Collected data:
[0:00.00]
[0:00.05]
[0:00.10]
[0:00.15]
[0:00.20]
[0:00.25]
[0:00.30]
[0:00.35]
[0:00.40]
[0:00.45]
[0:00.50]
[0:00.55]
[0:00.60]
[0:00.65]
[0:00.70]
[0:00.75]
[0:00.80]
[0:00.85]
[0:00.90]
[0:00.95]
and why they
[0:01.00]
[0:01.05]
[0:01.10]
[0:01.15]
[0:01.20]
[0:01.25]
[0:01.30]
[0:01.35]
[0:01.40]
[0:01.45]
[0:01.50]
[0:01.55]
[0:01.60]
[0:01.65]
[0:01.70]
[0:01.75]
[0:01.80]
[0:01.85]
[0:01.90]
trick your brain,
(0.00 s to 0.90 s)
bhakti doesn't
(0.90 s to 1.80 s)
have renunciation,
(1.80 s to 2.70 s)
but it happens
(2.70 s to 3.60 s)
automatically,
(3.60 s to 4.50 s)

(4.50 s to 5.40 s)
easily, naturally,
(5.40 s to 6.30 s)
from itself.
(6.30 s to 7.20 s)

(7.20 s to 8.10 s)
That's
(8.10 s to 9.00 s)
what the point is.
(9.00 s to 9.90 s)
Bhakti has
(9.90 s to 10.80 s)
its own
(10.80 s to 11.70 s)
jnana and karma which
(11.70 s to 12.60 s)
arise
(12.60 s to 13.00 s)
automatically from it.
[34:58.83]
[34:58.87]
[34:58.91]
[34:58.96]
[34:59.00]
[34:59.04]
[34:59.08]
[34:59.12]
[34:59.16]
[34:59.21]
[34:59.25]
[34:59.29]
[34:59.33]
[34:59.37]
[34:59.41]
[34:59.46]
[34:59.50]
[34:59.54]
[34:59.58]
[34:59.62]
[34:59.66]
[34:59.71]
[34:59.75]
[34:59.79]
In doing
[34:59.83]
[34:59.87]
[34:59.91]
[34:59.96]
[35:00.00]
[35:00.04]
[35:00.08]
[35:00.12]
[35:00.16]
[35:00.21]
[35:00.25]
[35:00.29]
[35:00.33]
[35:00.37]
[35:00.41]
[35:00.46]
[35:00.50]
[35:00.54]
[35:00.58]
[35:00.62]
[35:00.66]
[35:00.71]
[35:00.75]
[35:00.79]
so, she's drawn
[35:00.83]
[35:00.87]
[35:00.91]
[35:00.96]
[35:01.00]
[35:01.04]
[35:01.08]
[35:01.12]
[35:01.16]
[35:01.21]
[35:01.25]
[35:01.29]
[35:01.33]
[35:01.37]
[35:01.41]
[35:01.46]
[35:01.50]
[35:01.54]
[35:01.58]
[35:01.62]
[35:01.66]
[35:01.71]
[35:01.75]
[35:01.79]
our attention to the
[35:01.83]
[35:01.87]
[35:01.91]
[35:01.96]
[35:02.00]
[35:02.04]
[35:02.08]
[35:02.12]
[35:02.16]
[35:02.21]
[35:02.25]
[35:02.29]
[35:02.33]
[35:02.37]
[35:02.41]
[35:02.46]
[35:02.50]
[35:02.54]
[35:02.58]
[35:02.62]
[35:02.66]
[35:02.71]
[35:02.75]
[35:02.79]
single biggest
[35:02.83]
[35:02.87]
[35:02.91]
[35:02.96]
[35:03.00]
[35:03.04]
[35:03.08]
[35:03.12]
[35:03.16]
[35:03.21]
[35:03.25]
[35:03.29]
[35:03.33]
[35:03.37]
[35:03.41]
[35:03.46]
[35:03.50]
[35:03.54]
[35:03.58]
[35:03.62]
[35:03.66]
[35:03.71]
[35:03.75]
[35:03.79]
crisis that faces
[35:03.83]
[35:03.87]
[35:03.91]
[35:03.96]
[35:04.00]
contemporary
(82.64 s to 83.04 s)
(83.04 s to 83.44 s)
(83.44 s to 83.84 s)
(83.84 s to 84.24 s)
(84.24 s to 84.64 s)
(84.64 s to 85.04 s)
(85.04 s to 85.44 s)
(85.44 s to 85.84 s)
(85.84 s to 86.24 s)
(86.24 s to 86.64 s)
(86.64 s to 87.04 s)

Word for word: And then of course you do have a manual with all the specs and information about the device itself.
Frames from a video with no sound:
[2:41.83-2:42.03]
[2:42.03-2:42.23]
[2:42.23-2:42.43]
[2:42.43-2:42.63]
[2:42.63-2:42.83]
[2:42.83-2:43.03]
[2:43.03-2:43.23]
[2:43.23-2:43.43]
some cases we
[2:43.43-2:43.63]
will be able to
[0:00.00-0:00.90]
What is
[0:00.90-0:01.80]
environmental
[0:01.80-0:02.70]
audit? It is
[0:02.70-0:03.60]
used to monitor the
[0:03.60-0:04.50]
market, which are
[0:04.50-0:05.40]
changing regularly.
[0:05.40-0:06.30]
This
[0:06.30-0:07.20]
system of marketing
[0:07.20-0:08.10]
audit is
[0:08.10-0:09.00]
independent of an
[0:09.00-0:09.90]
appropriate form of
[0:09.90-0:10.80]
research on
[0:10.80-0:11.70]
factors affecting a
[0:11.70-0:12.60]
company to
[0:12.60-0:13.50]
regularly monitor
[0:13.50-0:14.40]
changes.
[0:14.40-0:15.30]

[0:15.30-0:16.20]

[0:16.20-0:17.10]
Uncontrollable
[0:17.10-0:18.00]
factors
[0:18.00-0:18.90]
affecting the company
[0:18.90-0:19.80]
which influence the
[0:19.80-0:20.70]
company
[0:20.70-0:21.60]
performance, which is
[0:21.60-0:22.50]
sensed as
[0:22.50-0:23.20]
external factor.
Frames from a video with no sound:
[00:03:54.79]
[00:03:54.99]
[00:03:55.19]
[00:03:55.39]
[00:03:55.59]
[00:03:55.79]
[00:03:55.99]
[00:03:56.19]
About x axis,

* Instructions for the task: Print the data in full, with each line exactly as given.

* Solution for this problem:
[0:00.00]
[0:00.05]
[0:00.10]
[0:00.15]
[0:00.20]
[0:00.25]
[0:00.30]
[0:00.35]
[0:00.40]
[0:00.45]
[0:00.50]
[0:00.55]
[0:00.60]
[0:00.65]
[0:00.70]
[0:00.75]
[0:00.80]
[0:00.85]
[0:00.90]
[0:00.95]
and why they
[0:01.00]
[0:01.05]
[0:01.10]
[0:01.15]
[0:01.20]
[0:01.25]
[0:01.30]
[0:01.35]
[0:01.40]
[0:01.45]
[0:01.50]
[0:01.55]
[0:01.60]
[0:01.65]
[0:01.70]
[0:01.75]
[0:01.80]
[0:01.85]
[0:01.90]
trick your brain,
(0.00 s to 0.90 s)
bhakti doesn't
(0.90 s to 1.80 s)
have renunciation,
(1.80 s to 2.70 s)
but it happens
(2.70 s to 3.60 s)
automatically,
(3.60 s to 4.50 s)

(4.50 s to 5.40 s)
easily, naturally,
(5.40 s to 6.30 s)
from itself.
(6.30 s to 7.20 s)

(7.20 s to 8.10 s)
That's
(8.10 s to 9.00 s)
what the point is.
(9.00 s to 9.90 s)
Bhakti has
(9.90 s to 10.80 s)
its own
(10.80 s to 11.70 s)
jnana and karma which
(11.70 s to 12.60 s)
arise
(12.60 s to 13.00 s)
automatically from it.
[34:58.83]
[34:58.87]
[34:58.91]
[34:58.96]
[34:59.00]
[34:59.04]
[34:59.08]
[34:59.12]
[34:59.16]
[34:59.21]
[34:59.25]
[34:59.29]
[34:59.33]
[34:59.37]
[34:59.41]
[34:59.46]
[34:59.50]
[34:59.54]
[34:59.58]
[34:59.62]
[34:59.66]
[34:59.71]
[34:59.75]
[34:59.79]
In doing
[34:59.83]
[34:59.87]
[34:59.91]
[34:59.96]
[35:00.00]
[35:00.04]
[35:00.08]
[35:00.12]
[35:00.16]
[35:00.21]
[35:00.25]
[35:00.29]
[35:00.33]
[35:00.37]
[35:00.41]
[35:00.46]
[35:00.50]
[35:00.54]
[35:00.58]
[35:00.62]
[35:00.66]
[35:00.71]
[35:00.75]
[35:00.79]
so, she's drawn
[35:00.83]
[35:00.87]
[35:00.91]
[35:00.96]
[35:01.00]
[35:01.04]
[35:01.08]
[35:01.12]
[35:01.16]
[35:01.21]
[35:01.25]
[35:01.29]
[35:01.33]
[35:01.37]
[35:01.41]
[35:01.46]
[35:01.50]
[35:01.54]
[35:01.58]
[35:01.62]
[35:01.66]
[35:01.71]
[35:01.75]
[35:01.79]
our attention to the
[35:01.83]
[35:01.87]
[35:01.91]
[35:01.96]
[35:02.00]
[35:02.04]
[35:02.08]
[35:02.12]
[35:02.16]
[35:02.21]
[35:02.25]
[35:02.29]
[35:02.33]
[35:02.37]
[35:02.41]
[35:02.46]
[35:02.50]
[35:02.54]
[35:02.58]
[35:02.62]
[35:02.66]
[35:02.71]
[35:02.75]
[35:02.79]
single biggest
[35:02.83]
[35:02.87]
[35:02.91]
[35:02.96]
[35:03.00]
[35:03.04]
[35:03.08]
[35:03.12]
[35:03.16]
[35:03.21]
[35:03.25]
[35:03.29]
[35:03.33]
[35:03.37]
[35:03.41]
[35:03.46]
[35:03.50]
[35:03.54]
[35:03.58]
[35:03.62]
[35:03.66]
[35:03.71]
[35:03.75]
[35:03.79]
crisis that faces
[35:03.83]
[35:03.87]
[35:03.91]
[35:03.96]
[35:04.00]
contemporary
(82.64 s to 83.04 s)
(83.04 s to 83.44 s)
(83.44 s to 83.84 s)
(83.84 s to 84.24 s)
(84.24 s to 84.64 s)
(84.64 s to 85.04 s)
(85.04 s to 85.44 s)
(85.44 s to 85.84 s)
(85.84 s to 86.24 s)
(86.24 s to 86.64 s)
(86.64 s to 87.04 s)

Word for word: And then of course you do have a manual with all the specs and information about the device itself.
Frames from a video with no sound:
[2:41.83-2:42.03]
[2:42.03-2:42.23]
[2:42.23-2:42.43]
[2:42.43-2:42.63]
[2:42.63-2:42.83]
[2:42.83-2:43.03]
[2:43.03-2:43.23]
[2:43.23-2:43.43]
some cases we
[2:43.43-2:43.63]
will be able to
[0:00.00-0:00.90]
What is
[0:00.90-0:01.80]
environmental
[0:01.80-0:02.70]
audit? It is
[0:02.70-0:03.60]
used to monitor the
[0:03.60-0:04.50]
market, which are
[0:04.50-0:05.40]
changing regularly.
[0:05.40-0:06.30]
This
[0:06.30-0:07.20]
system of marketing
[0:07.20-0:08.10]
audit is
[0:08.10-0:09.00]
independent of an
[0:09.00-0:09.90]
appropriate form of
[0:09.90-0:10.80]
research on
[0:10.80-0:11.70]
factors affecting a
[0:11.70-0:12.60]
company to
[0:12.60-0:13.50]
regularly monitor
[0:13.50-0:14.40]
changes.
[0:14.40-0:15.30]

[0:15.30-0:16.20]

[0:16.20-0:17.10]
Uncontrollable
[0:17.10-0:18.00]
factors
[0:18.00-0:18.90]
affecting the company
[0:18.90-0:19.80]
which influence the
[0:19.80-0:20.70]
company
[0:20.70-0:21.60]
performance, which is
[0:21.60-0:22.50]
sensed as
[0:22.50-0:23.20]
external factor.
Frames from a video with no sound:
[00:03:54.79]
[00:03:54.99]
[00:03:55.19]
[00:03:55.39]
[00:03:55.59]
[00:03:55.79]
[00:03:55.99]
[00:03:56.19]
About x axis,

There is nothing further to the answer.